音楽SNSアプリ「nana」を展開するnana musicは10月19日に有料課金サービス「nanaプレミアム」をiOS版のアプリにて提供開始すると発表した。月額580円で拍手数順に楽曲のソートをかけられる機能や、エフェクトの追加、投稿サウンドをマイページのフィード上部に固定表示できる機能などを提供する。同社は今後も有料課金ユーザー向けに追加機能を提供する予定としている。
nanaはユーザーが伴奏した楽曲や歌声などを組み合わせて新たな楽曲コンテンツを作ることができるソーシャルネットワーク。
同社代表取締役の文原明臣氏によれば、2012年11月に公開されてから8月時点での累計の楽曲投稿数は3100万曲で、再生回数は11億回以上、登録したユーザー数は250万人を超えている。来年1月このままの推移でいけば来年1月には300万人の数字が見えてくるということだった。
「僕たちの成長エンジンってみんなが歌ってそれを投稿して、それがシェアされてまたそのフォロワーの人たちが入ってきてっていうサイクルなんです。

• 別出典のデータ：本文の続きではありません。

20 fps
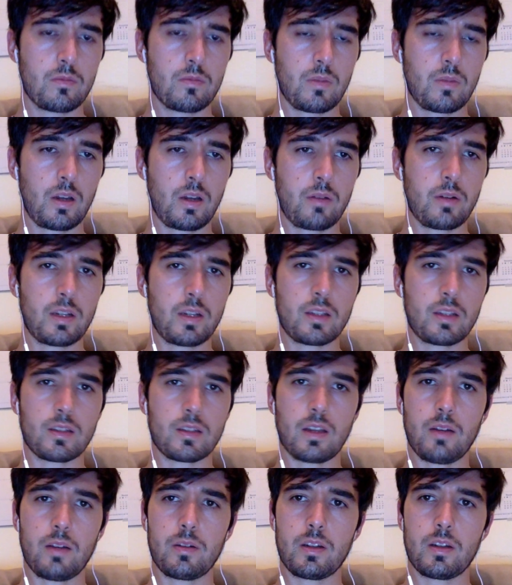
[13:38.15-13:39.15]
I
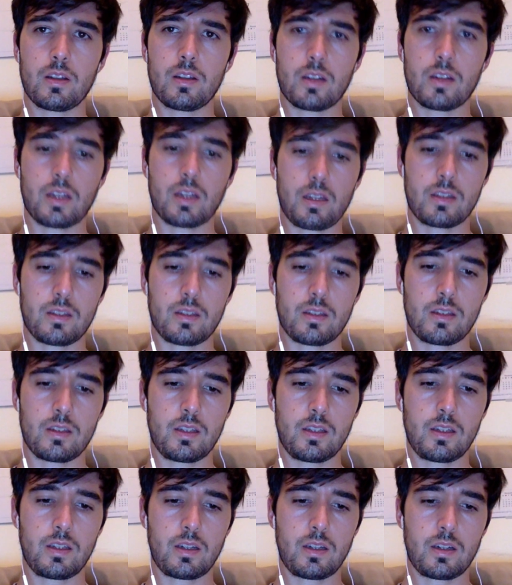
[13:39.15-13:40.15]
want to look at
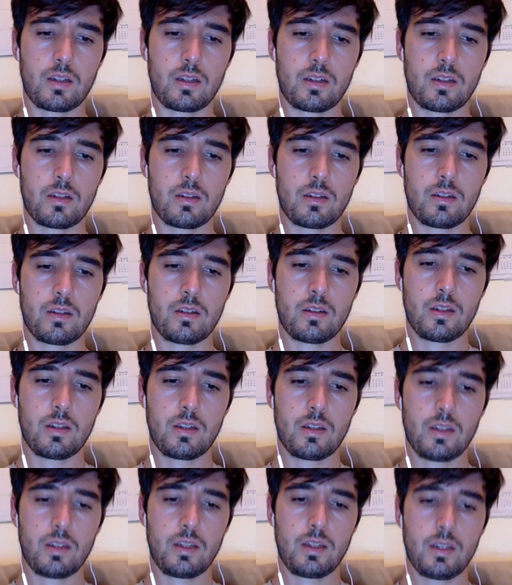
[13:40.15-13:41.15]
the
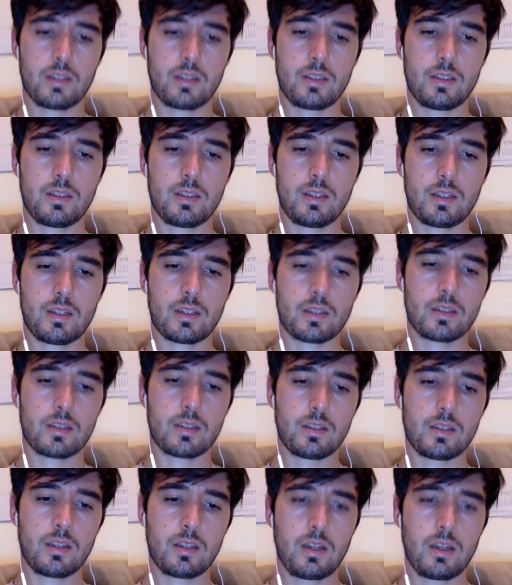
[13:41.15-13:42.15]
ES6
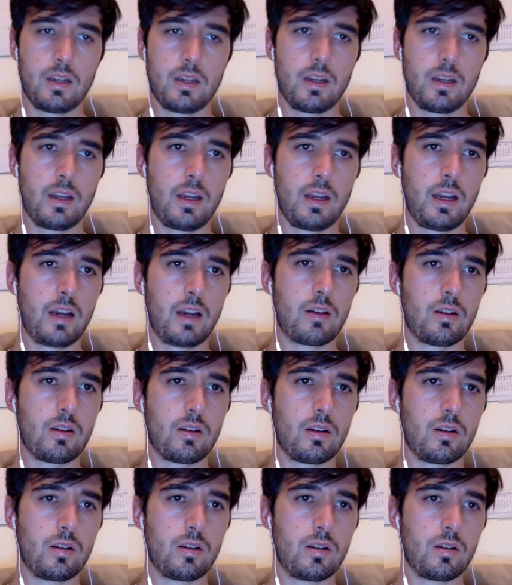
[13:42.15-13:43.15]

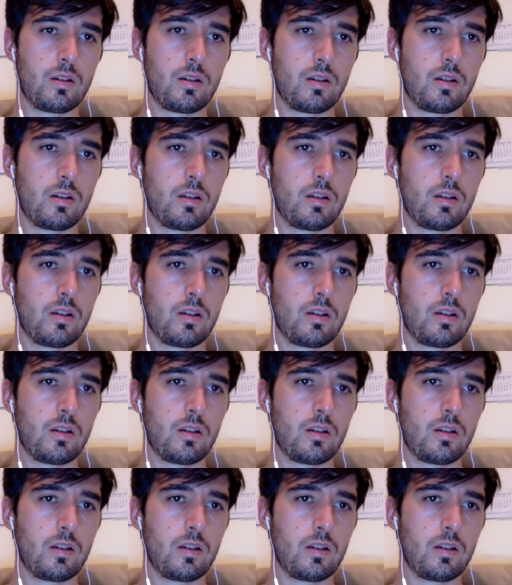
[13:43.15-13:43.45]
arrow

ただ課題として入ってくるハードルをすごく下げようと登録時に何も情報を取らなかった結果、よく分からないままいきなりnanaの世界観に放り出される人もいて離脱してしまうこともあるようなのです」(文原氏)。
ユーザー層が若いことや、集まるコンテンツがボーカロイドやアニソン中心ということもあって、とっつきにくいと感じた人が定着しない問題は認識していて、今後はカテゴリ分けや個人の情報に基づいたパーソナライズのような機能も考えているそうだ。
では今後の成長はどこまで続くのだろうか?
文原氏は国内でどれだけ頑張っても3000万人が上限で、やはり海外の伸びが必要になると語る。
「現在7割ぐらいが国内なんですが、これを逆転させたいと考えています。今、ユーザー数で多いのがタイや北米、スペイン語圏でもうすぐ4割ぐらいになりそうな勢いになっています。Android版が中心でASO(アプリ検索最適化)をしっかりやった結果です」(文原氏)。
国内では楽曲を演奏する人たちのコラボレーションが始まって、そこに歌いたい人たちの声が乗ることでコンテンツが増えた。そのやり方を海外でも同様に実践すれば「歌声はノンバーバルなので」そのまま他国展開できると考えているようだった。
課金についても当初は投げ銭モデルをやったらどうかなど、いろいろなアドバイスがある中、ひとつのポリシーで今回のモデルを選択したのだそうだ。
「マネタイズについては葛藤がありました。ビジネス的には法人向けの広告展開もやってますし、いろいろな方向性がある中、この熱量の高い人たちと一緒にコミュニティを支えられないかなという想いがあったんです。音楽が好きな人たちがより便利で楽しめる世界を作れるように一緒に支える、そういうやり方が一番なんじゃないなかって」。
数年来 nana のコミュニティを大切にしてきた、彼らしいビジネスモデルではないかなと感じた。